◆ **What to do**
Using the data that follows, give again word for word the lines between the one holding "[0:01.00-0:02.00]" and the one holding "Lip reading: process", inclusive. Omit the pictures.

◆ **Record set**
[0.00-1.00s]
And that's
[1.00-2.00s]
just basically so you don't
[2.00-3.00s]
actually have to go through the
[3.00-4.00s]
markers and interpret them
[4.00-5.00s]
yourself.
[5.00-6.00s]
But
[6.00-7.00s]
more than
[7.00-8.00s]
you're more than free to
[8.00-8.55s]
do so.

---

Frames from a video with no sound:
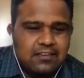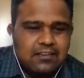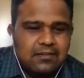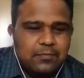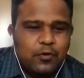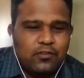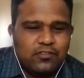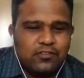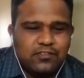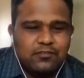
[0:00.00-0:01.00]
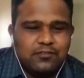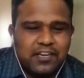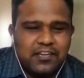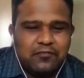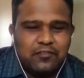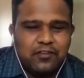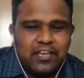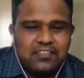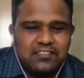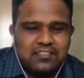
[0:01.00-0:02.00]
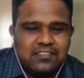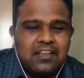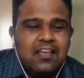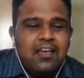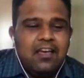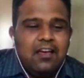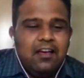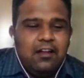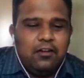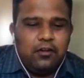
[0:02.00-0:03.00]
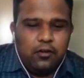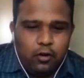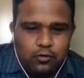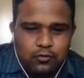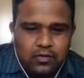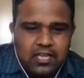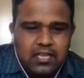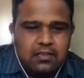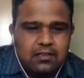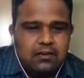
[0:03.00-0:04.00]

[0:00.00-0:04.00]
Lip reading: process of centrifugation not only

==

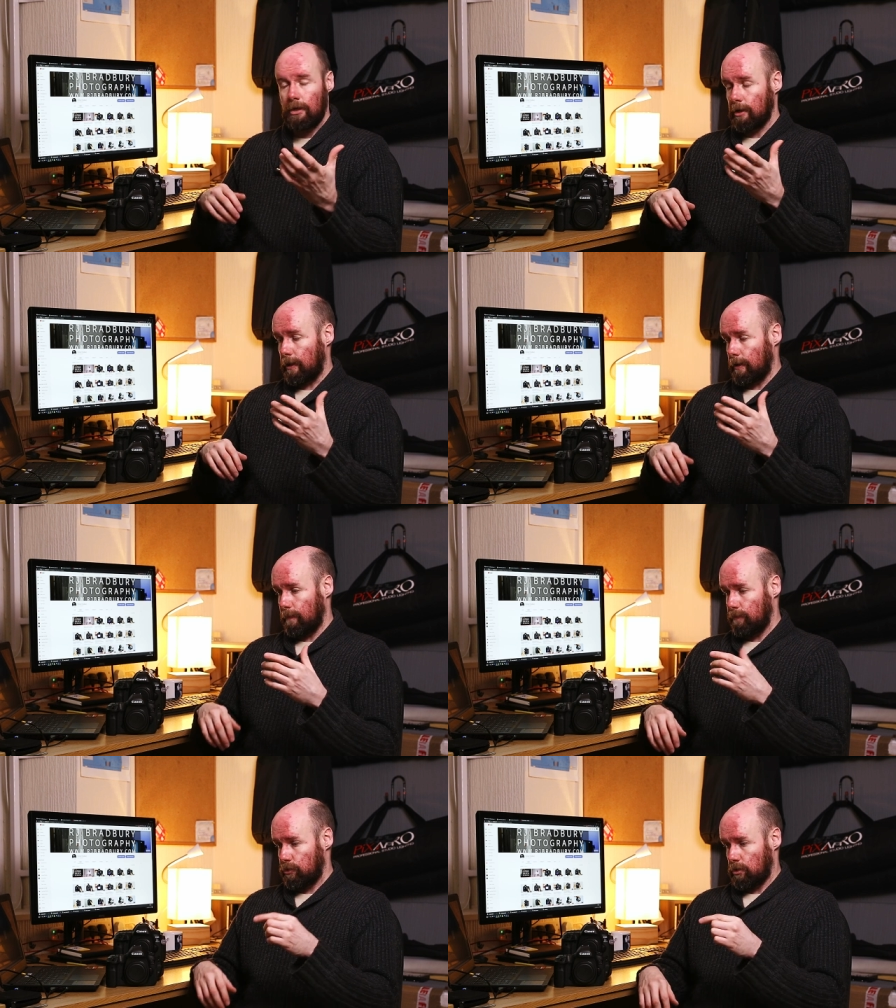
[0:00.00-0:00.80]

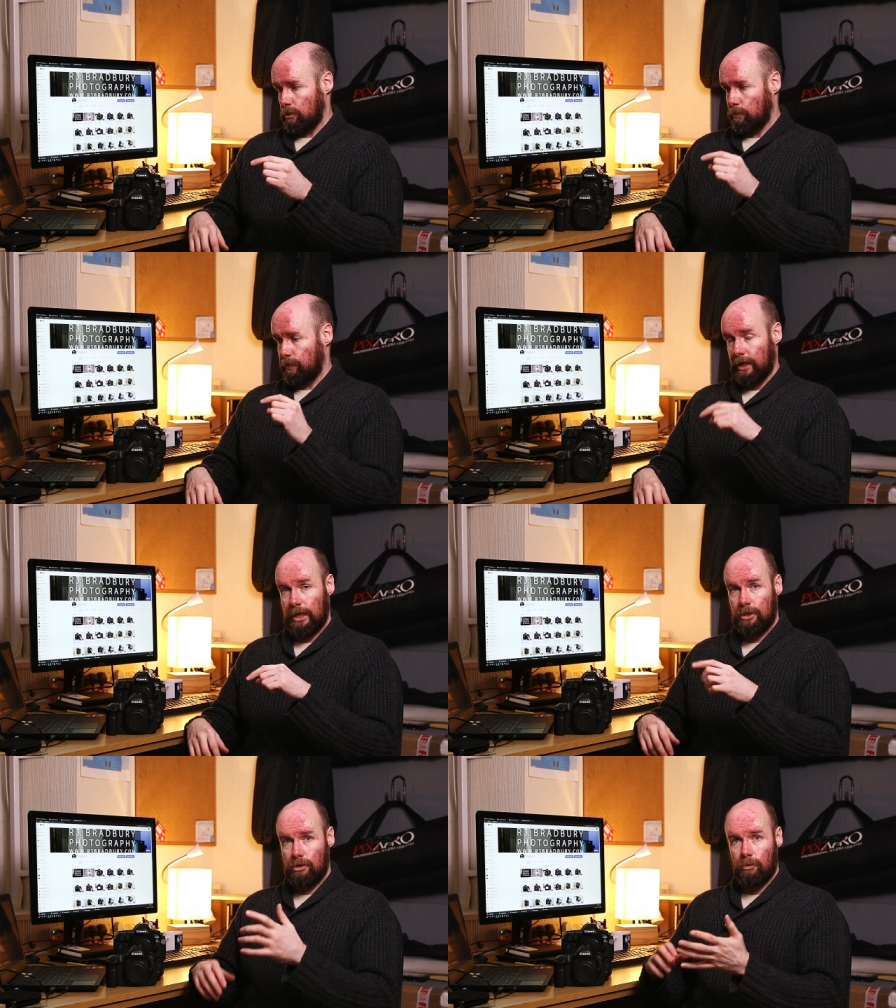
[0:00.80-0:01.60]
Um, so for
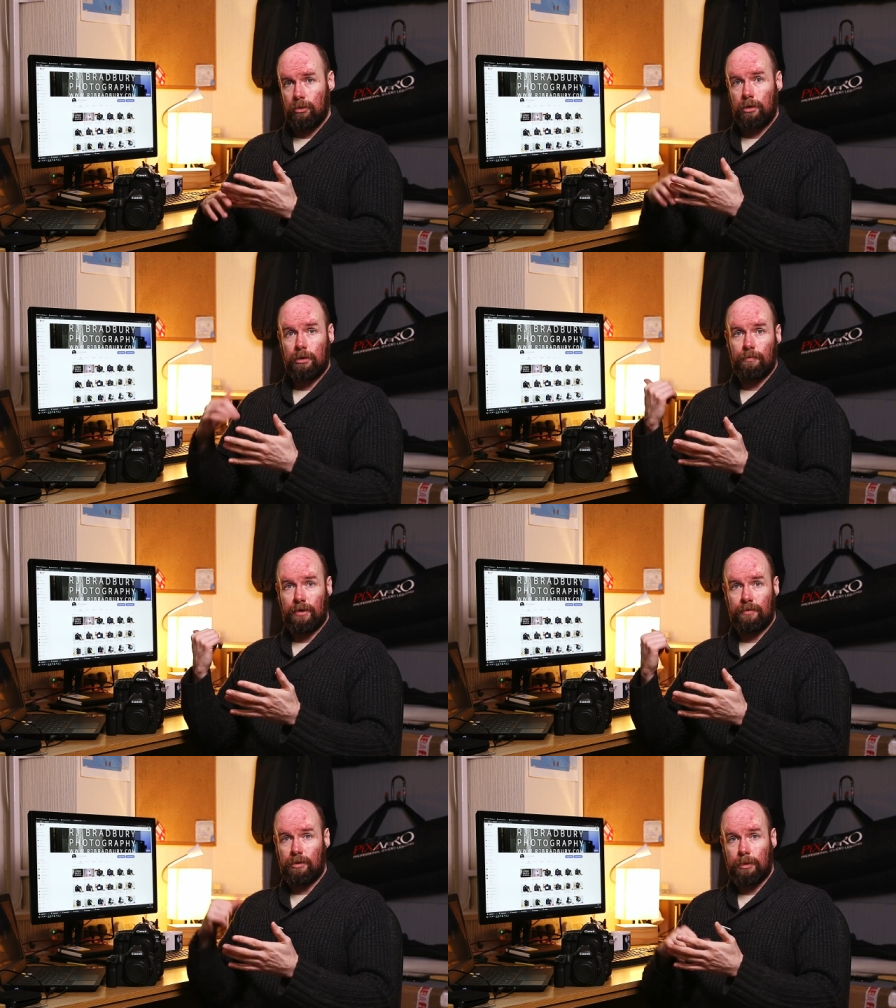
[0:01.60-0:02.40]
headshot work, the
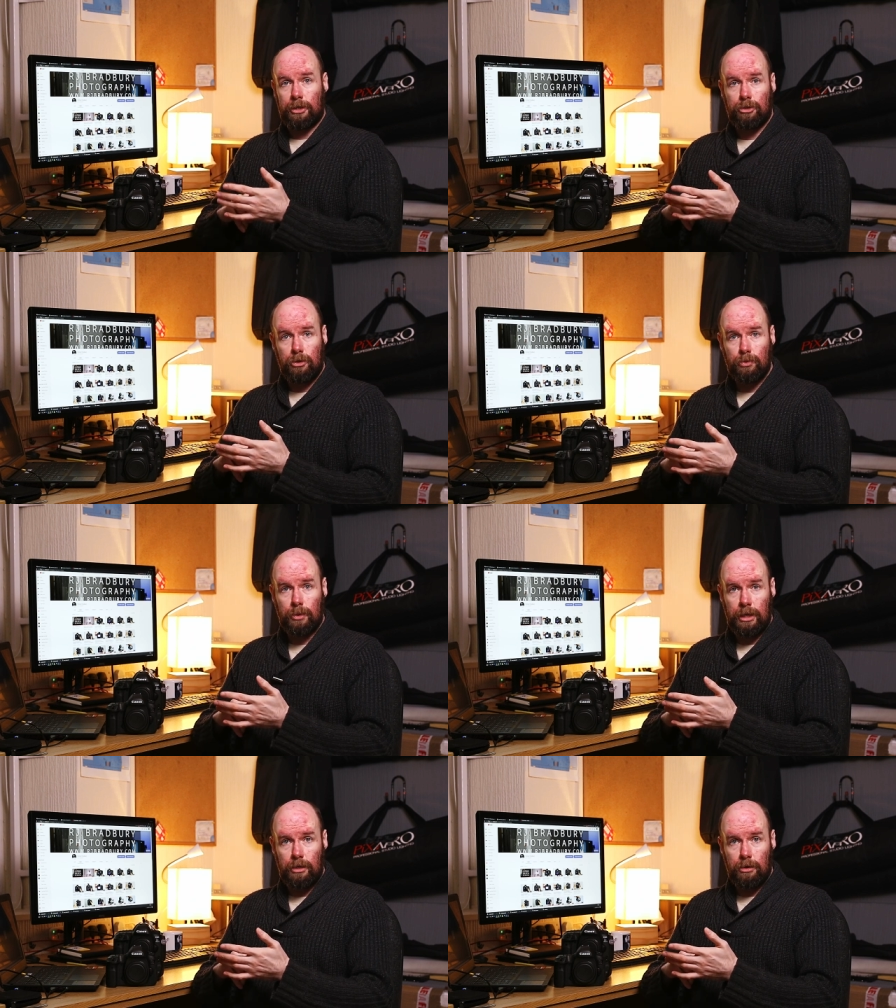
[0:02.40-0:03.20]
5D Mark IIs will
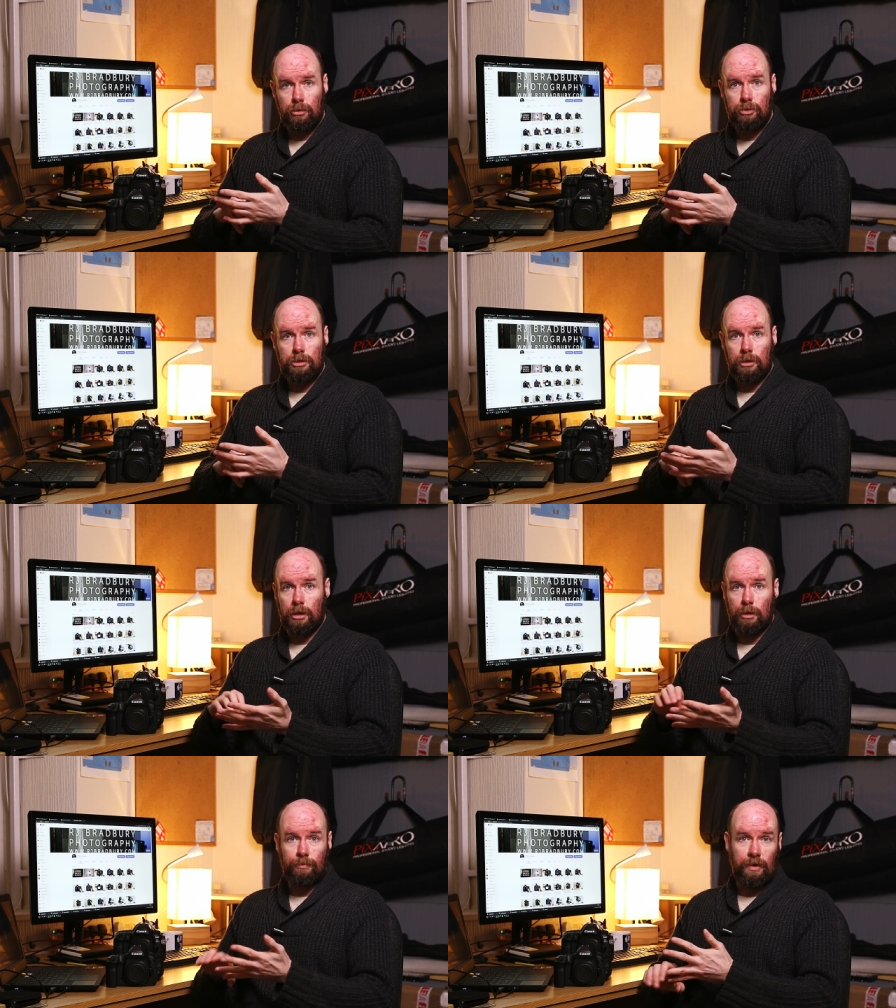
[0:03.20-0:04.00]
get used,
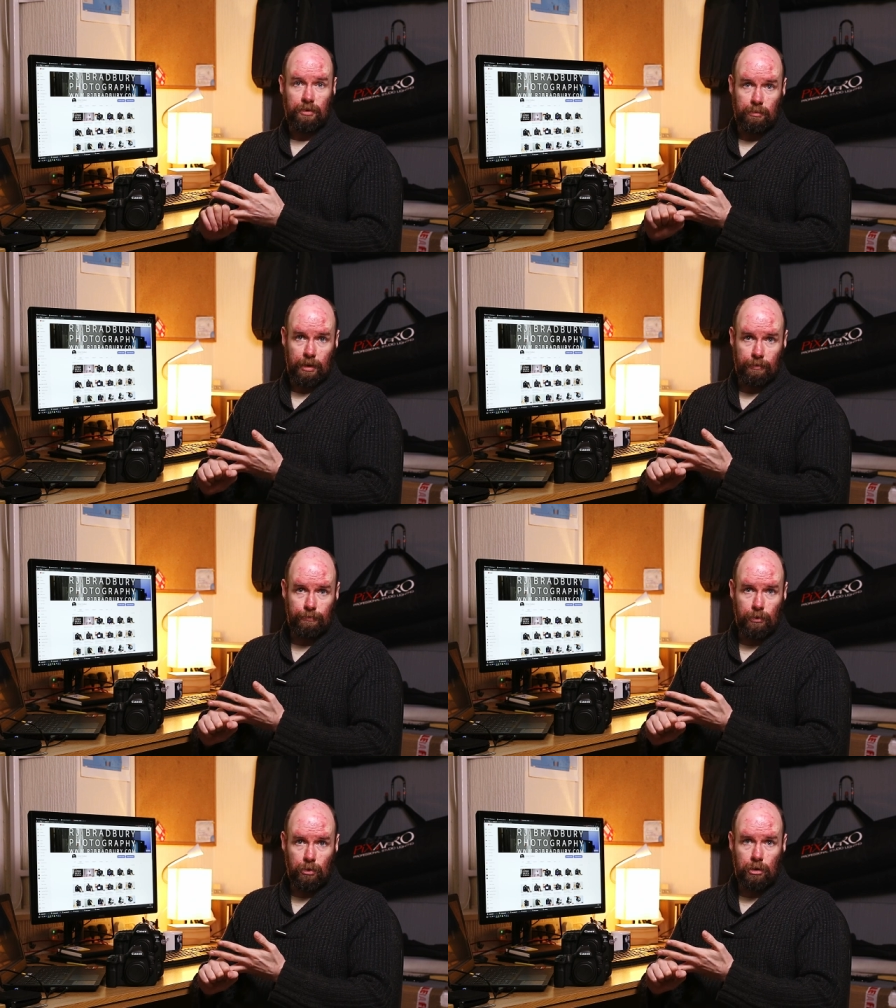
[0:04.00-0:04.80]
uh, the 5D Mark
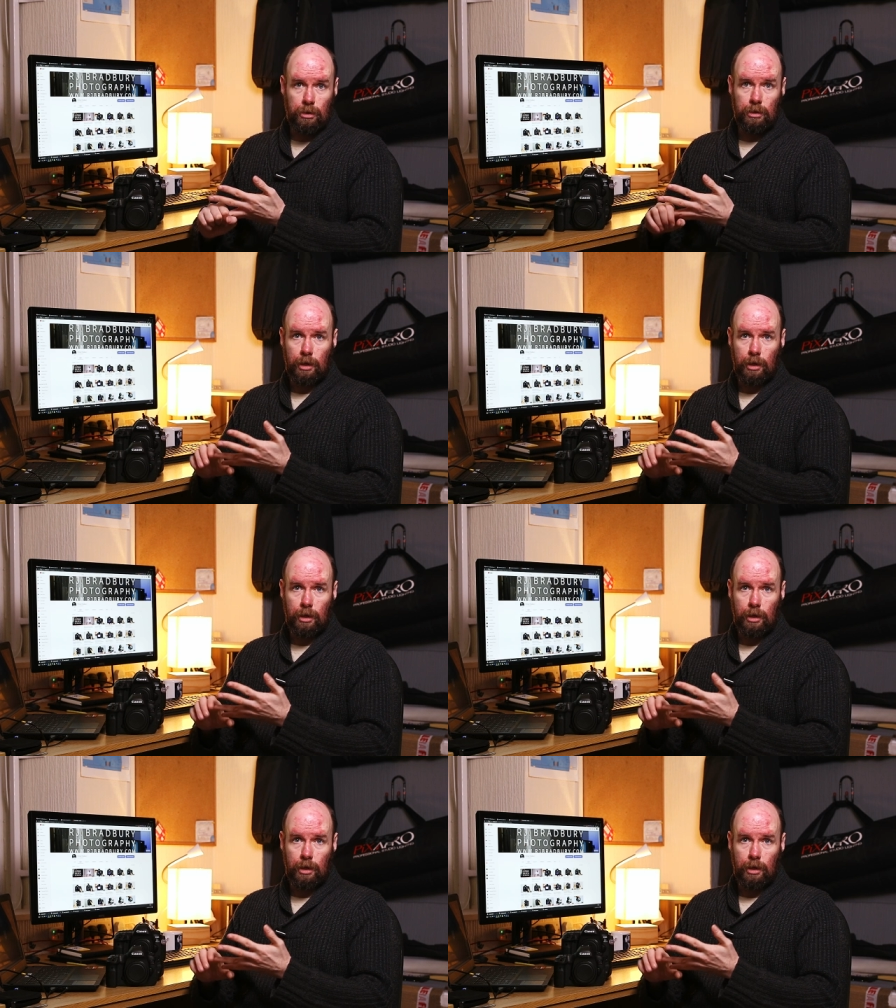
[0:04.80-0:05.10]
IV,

◆ **Response to the exercise**
[0:01.00-0:02.00]
[0:02.00-0:03.00]
[0:03.00-0:04.00]

[0:00.00-0:04.00]
Lip reading: process of centrifugation not only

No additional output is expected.